Brooks left the actual pegging of tenements – which involved literally placing pegs on the corners of a tenement — to husband Bill.

“One day I came home from work to an empty house, having left him with the children (aged 9 month and 2 years),” she says.

“There was no sign of them until 6pm.”

It turns out at 3 o’clock on court day tenements would be ‘killed off’, making them available to pegging.

“His argument was that the tenements he pegged — halfway between Menzies and Kalgoorlie [about 130km] — were ‘just up the road’.”

In the mid 2000s the Brookses listed a couple of companies including Berkeley Resources, now uranium play Berkeley Energia (ASX:BKY).

But for much of the last decade, the listed exploration scene in Australia has been dead in the water.

It was very difficult to raise money to list on gold or base metals projects, says Brooks, who continued to amass a bunch of sensational projects in WA regardless. Four of these projects will now be vended into new IPO Tambourah Metals (ASX:TMB).

Tambourah’s projects in WA.

 

Tambourah: A Penny West lookalike

Tambourah Metals will list with four main WA projects: two advanced gold projects (Tambourah and Cheela), and two Nickel-PGE-Gold (Achilles and Julimar North) projects.

Tamborah, near Marble Bar, is dotted with old workings. Total production to the end of 1977 from the Tambourah goldfield was 5,247oz of gold at an average recovered grade of 30g/t gold.

That’s extremely high grade.

These old timers targeted outcropping ‘reef’ mineralisation, but the majority of the prospective rocks are obscured by thin layer of cover, just like De Grey’s (ASX:DEG) Hemi discovery.

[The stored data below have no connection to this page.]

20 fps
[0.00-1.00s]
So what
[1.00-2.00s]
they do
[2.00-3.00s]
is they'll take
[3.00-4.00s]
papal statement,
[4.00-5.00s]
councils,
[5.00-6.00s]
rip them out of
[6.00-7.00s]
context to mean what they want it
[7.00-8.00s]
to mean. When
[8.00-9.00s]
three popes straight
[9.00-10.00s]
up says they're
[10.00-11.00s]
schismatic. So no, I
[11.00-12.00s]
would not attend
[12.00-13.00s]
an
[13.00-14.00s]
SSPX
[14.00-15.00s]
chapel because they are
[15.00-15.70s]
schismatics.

In 2019, Brook’s private company Baracus completed 15 drill holes at Tambourah which confirmed significant gold over a 3.5km stretch, ‘open’ at depth and in all directions.

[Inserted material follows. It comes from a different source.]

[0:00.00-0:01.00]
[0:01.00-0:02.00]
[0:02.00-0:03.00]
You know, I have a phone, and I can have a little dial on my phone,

Because these quartz reefs were buried, they have never been worked, Brooks says.

“Potentially we believe there could be an extension to an old open cut mine, similar to how Penny West was extended from the old workings.”

The Cheela gold project is smack bang between Northern Star’s (ASX:NST) 1moz Paulsen’s mine and Kalamazoo’s (ASX:KZR) 1.6moz Mt Olympus mine, along the same major mineralised corridor.

There has been limited exploration to date at Cheela, but historic intercepts — like 16m at 4.75g/t – along a 7.5km long mineralised stretch are very promising.

An aggressive exploration program across multiple targets will kick off after listing.

“Before 2010, there were two 1moz gold deposits in the Pilbara,” Brooks says.

“Since 2010, over 10moz has been discovered. The De Grey story has really highlighted the potential.”

Cheela and Tambourah projects.

 

The Julimar nearology play

Tambourah will also have the second largest tenement holding in the Tier-1 Julimar/Jimpeding region, right near Chalice’s (ASX:CHN) Julimar discovery.

“In March last year, Chalice were putting out really good information [about Julimar], and as a result I bought some Chalice shares at 10c,” Brooks says.

“I was [briefly] very happy when I sold them at 18c.”

Chalice shares are now worth $6.41 apiece.

“I also invested in some ground in the region, which is what is going into the IPO. It owes me, I can tell you,” she says.

‘Julimar North’ is a stone’s throw from Julimar, Caspin’s Yarawinda deposit, and Liontown’s (ASX:LTR) recent discovery at the Moora copper-gold project:

Between 2005-2009 a ground EM survey carried out by famed prospector Mark Creasey at the ‘Achilles’ project further north generated 20 anomalous responses. Limited drilling so far has returned intercepts like 5.77m @ 3% nickel, 1.96% copper and 5.29 g/t PGE from 279.43m.

The Tambourah IPO is already attracting strong interest from investors, Brooks says.

“I think the Chalice story in particular is prompted more people to come on board,” Brooks says.

“This market is running hot for good stories. We can’t wait to get out on the ground.”